I thought of having a door in a tree, but that was Alice in Wonderland. Or in a mirror, but that was Alice Through the Looking Glass.
After a very short while, I became disheartened, and stopped writing the epic.
It was only years later that I finally accepted that if, as a storyteller, you need a door into another dimension, then you might as well bloody use a door into another dimension.
However, there was a more brilliant solution, and Philip Pullman had the genius to come up with it.
Instead of a magic doorway, he had The Subtle Knife — a way of cutting a portal in space itself.
Lyra imagined she could see Will’s soul flowing back along the blade to his hand, and up his arm to his heart…
“I felt something there,” he said to Giacomo Paradisi. “The knife was just slipping through the air at first and then I felt it…”
“Good. Now do it again. This time, when you feel it, slide the knife in and along. Make a cut. Don’t hesitate…”
This time it was easier.
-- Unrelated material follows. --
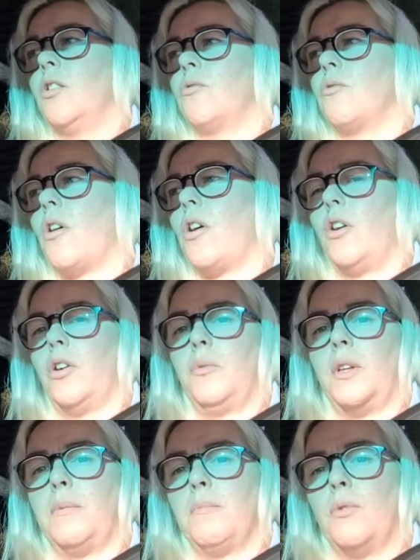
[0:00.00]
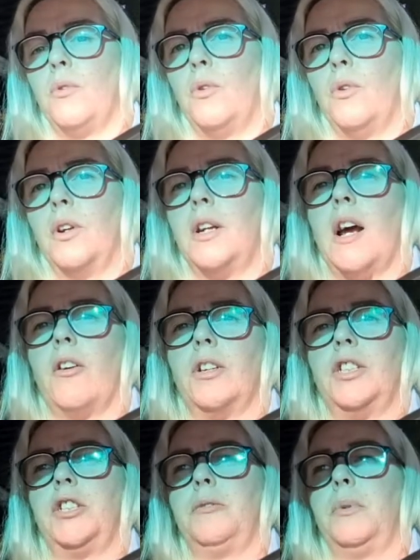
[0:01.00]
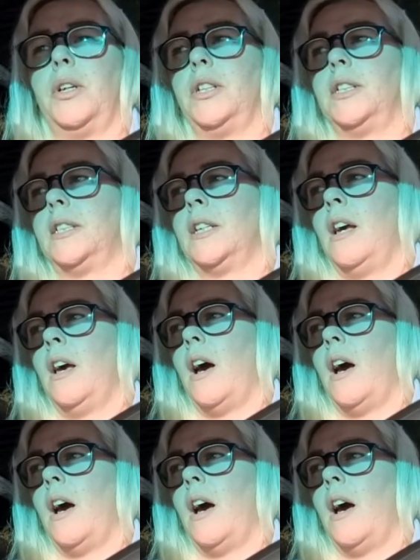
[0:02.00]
grow with more nourishment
Having felt it once, he knew what to search for again, and he felt the curious little snag after less than a minute. It was like delicately searching out the gap between one stitch and the next with the point of a scalpel. He touched, withdrew, touched again to make sure, and then did as the old man had said, and cut sideways with the silver edge…
He kept careful hold of the knife, and put it down on the table before giving in to his astonishment. Lyra was on her feet already, speechless, because there in the middle of the dusty little room was a window just like the one under the hornbeam trees: a gap in mid-air through which they could see another world.
Of course, books were always the real magic portals.